Moving from GitHub to Codeberg, for lazy people

https://unterwaditzer.net/2025/codeberg.html

Moving from GitHub to Codeberg, for lazy people - Markus Unterwaditzer

I think evaluating alternatives to GitHub is going to become increasingly important over the coming years. At the same time, I think these kinds of migrations discount how much GitHub has changed the table stakes/raised the bar for what makes a valuable source forge: it's simply no longer reasonable to BYO CI or accept one that can't natively build for a common set of end-user architectures.

This on its own makes me pretty bearish on community-driven attempts to oust GitHub, even if ideologically I'm aligned with them: the real cost (both financial and in terms of complexity) of user expectations around source forges in 2026 is immense.

I don't understand the hype around CI and that it's supposedly impossible to run something like that without Git, let alone Github. Like sure, a nice interface is fine, but I can do with a simpler one. I don't need a million features, because what is CI (in practice today, not in theory)? It's just a set of commands that run on a remote machine and then the output of those commands is displayed in the browser and it also influences what other commands may or may not run. What exactly is the big deal here? It can probably be built internally if needed and it certainly doesn't need to depend on git so much - git can trigger it via hooks, but that's it?

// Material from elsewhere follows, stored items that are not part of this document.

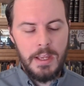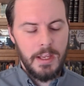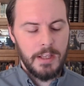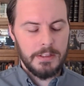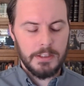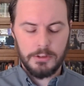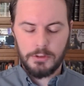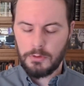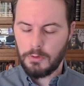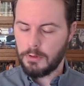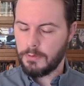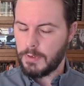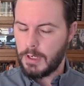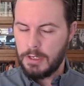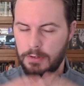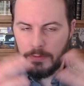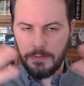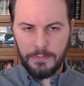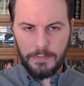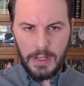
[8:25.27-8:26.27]
and that's sort of
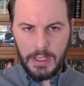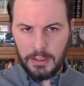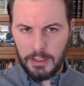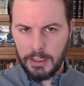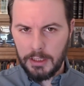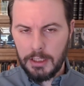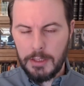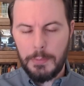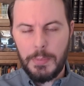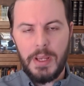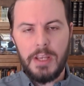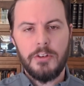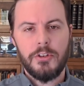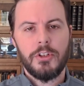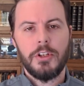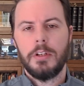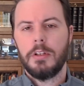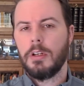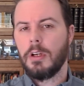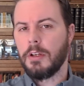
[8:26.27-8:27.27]
unfailingly
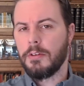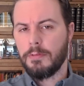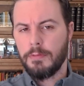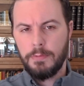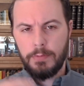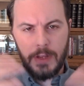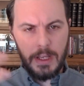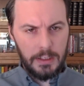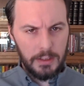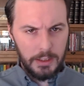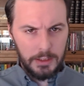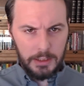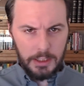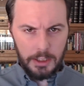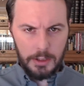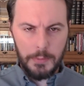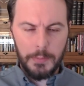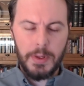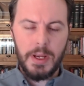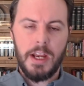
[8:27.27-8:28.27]
patient, unfailingly
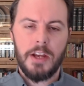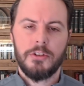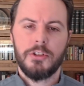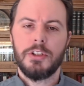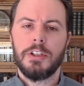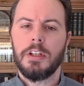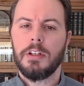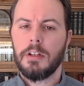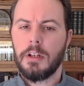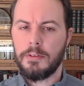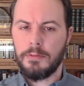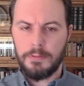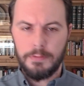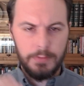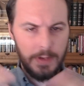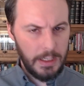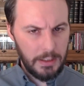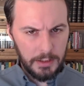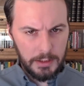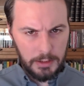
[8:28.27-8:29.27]
compassionate,
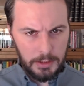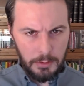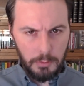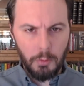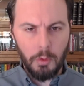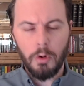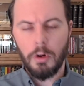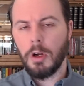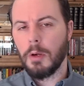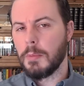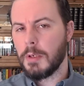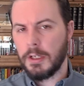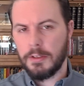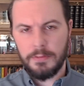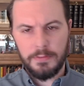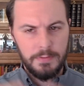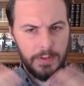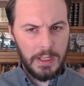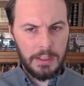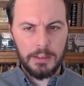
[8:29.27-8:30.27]
unfailingly warm,
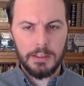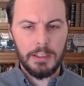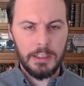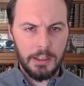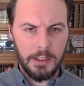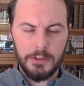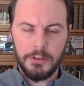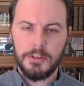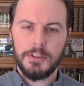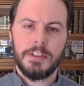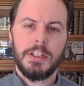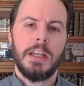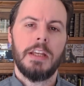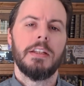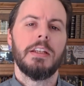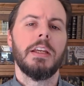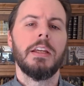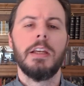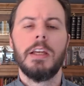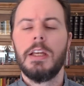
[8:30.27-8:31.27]
unfailingly
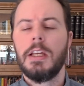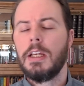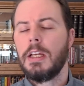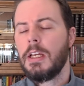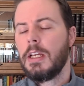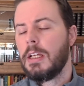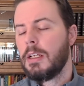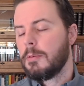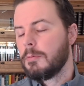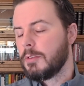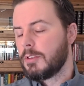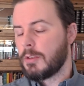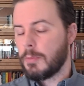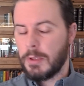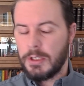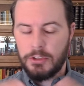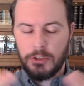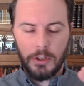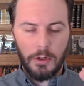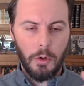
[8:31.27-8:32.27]
understanding. It's a
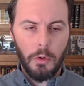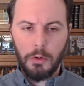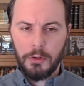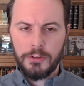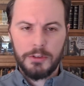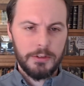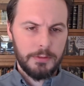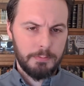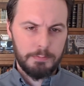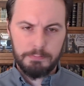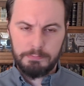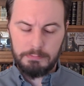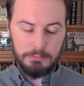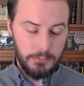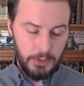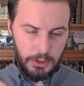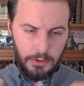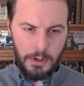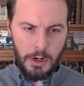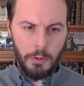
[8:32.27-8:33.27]
bunch of horse.
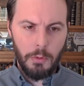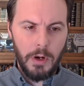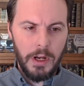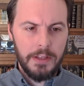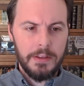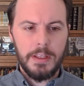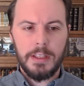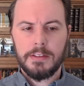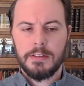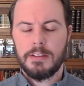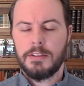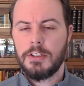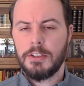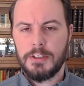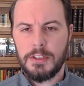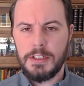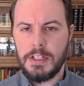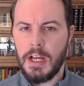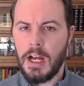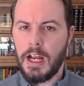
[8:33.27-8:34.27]
You know what? That's
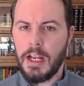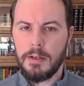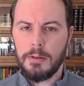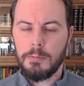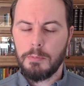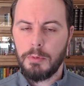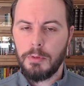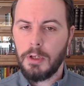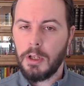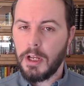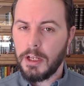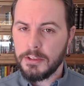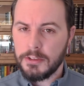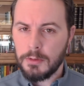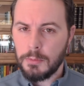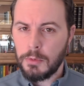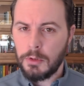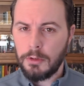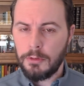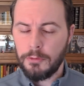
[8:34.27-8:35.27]
just not
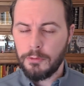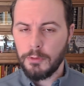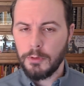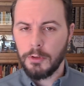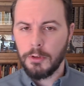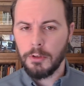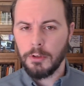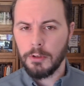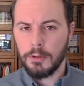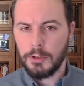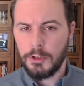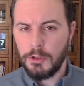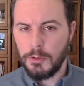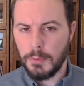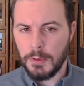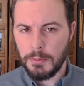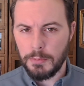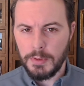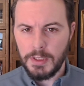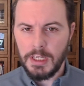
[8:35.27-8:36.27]
plausible for
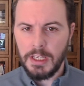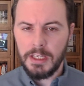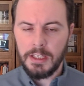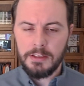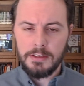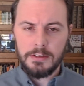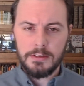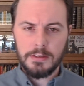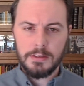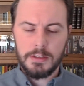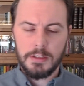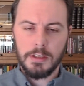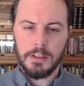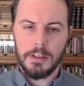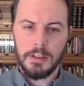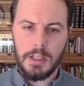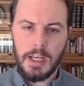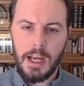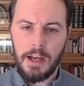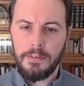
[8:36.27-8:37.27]
human beings
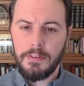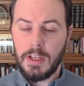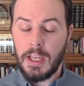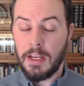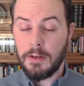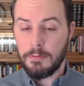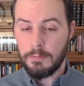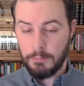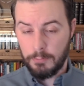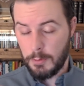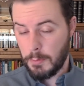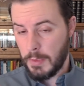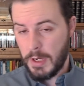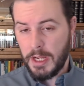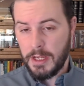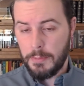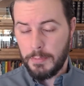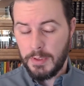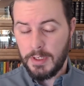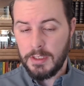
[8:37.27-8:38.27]
to have. And from
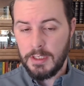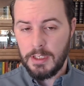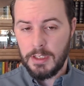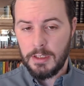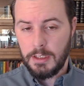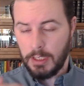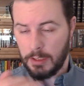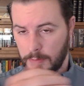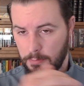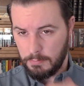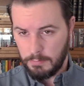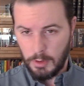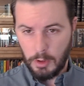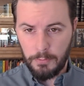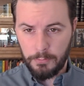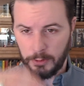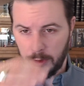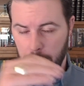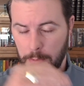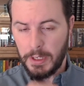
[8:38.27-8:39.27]
my opinion, and
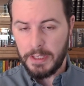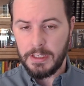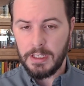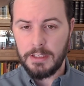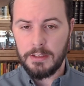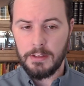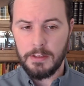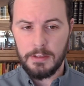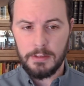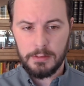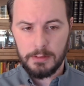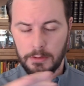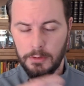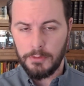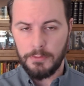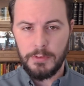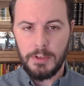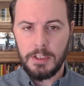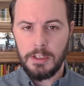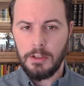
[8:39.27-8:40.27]
hopefully by the end of this
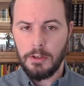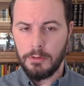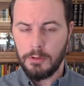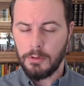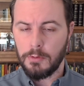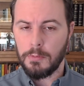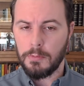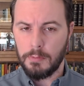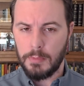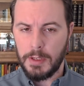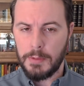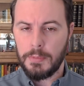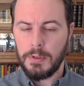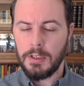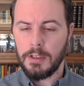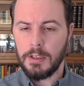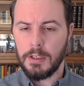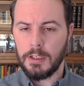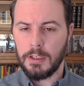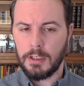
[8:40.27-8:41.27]
little video, you might
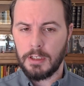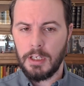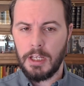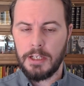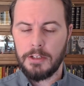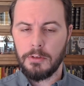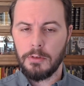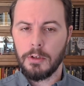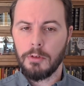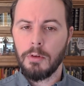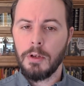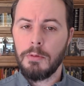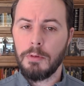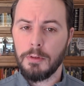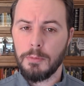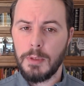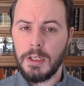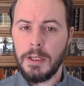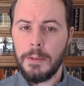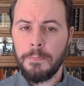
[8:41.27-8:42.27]
be inclined to agree
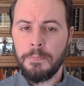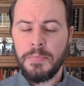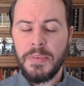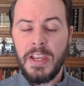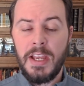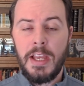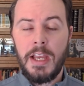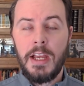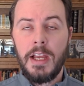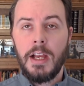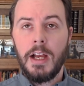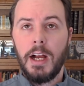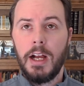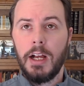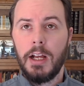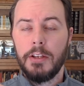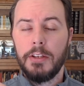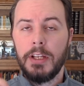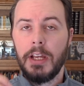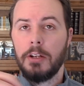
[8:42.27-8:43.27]
with me.
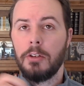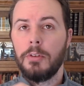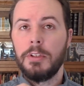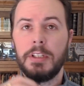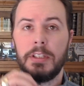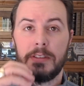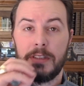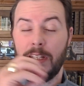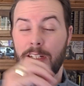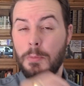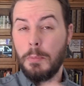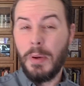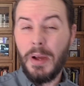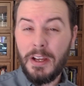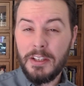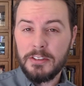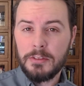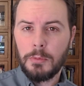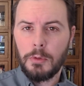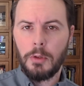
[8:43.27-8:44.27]
Not only is that
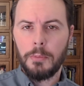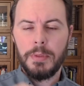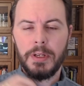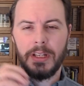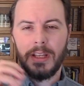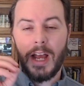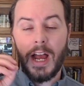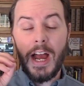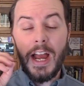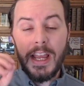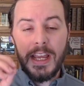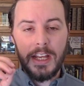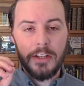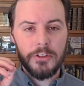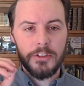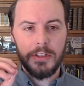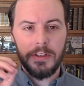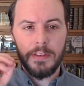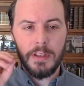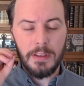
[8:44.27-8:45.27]
impossible, but I
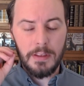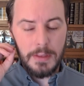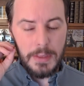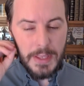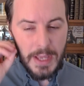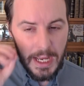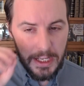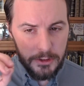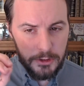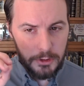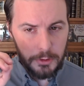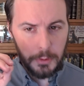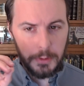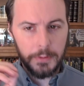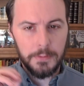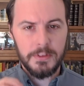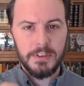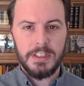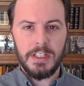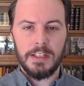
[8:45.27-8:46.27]
actually think that sort
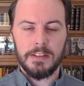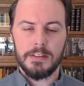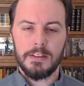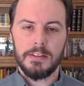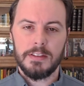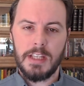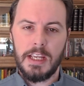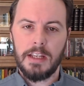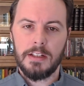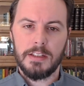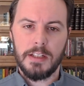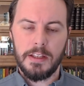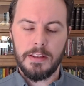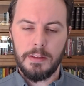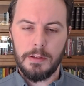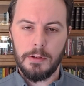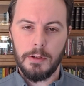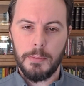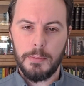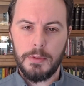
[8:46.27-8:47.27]
of stance is
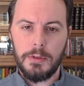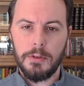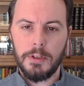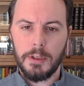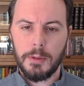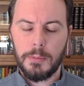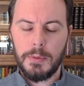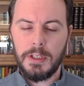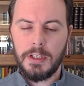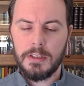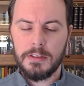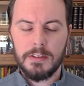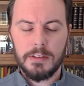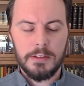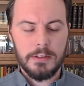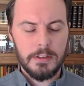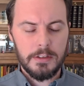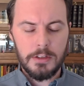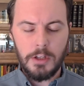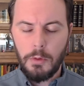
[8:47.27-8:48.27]
anti-therapeutic, because
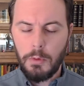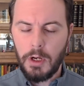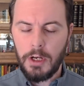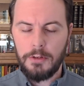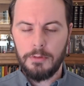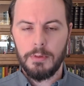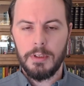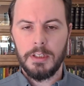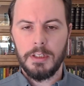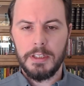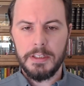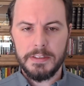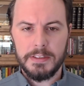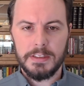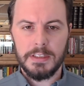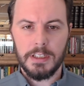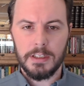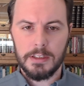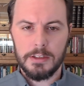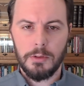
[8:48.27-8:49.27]
it's so
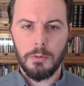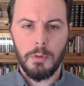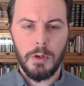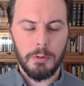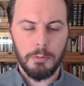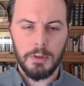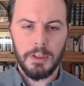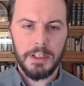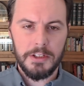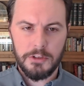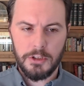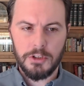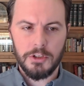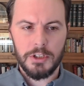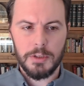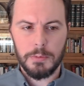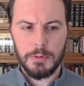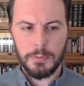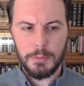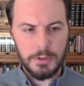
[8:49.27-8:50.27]
unrealistic to what
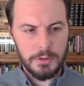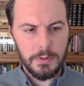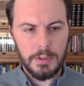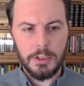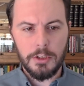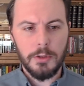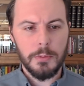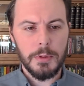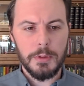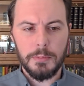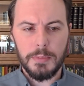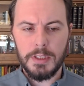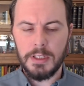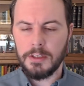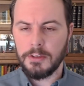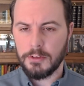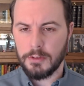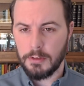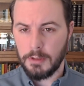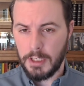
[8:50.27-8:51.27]
relationships between human
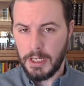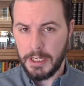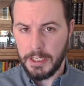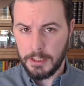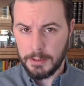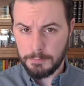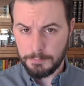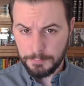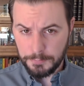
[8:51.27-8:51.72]
beings are like.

I think the real problem is we were sold all these complex processes that supposedly deliver better results, while in reality for most people and orgs it's just cargo culting, like with Kubernetes, for example. We can get rid of 90% of them and be just fine. You easily get away without any kind of CI in teams of less than 5-7 people I would argue - just have some sane rules and make everyone follow them (like run unit tests before submitting a PR).

The big deal is that GitHub provides it for free. Plus it integrated properly into the PR workflow.

Good luck implementing merge queues yourself. As far as I know there are no maintained open source implementations of merge queues. It's definitely not as trivial as you claim.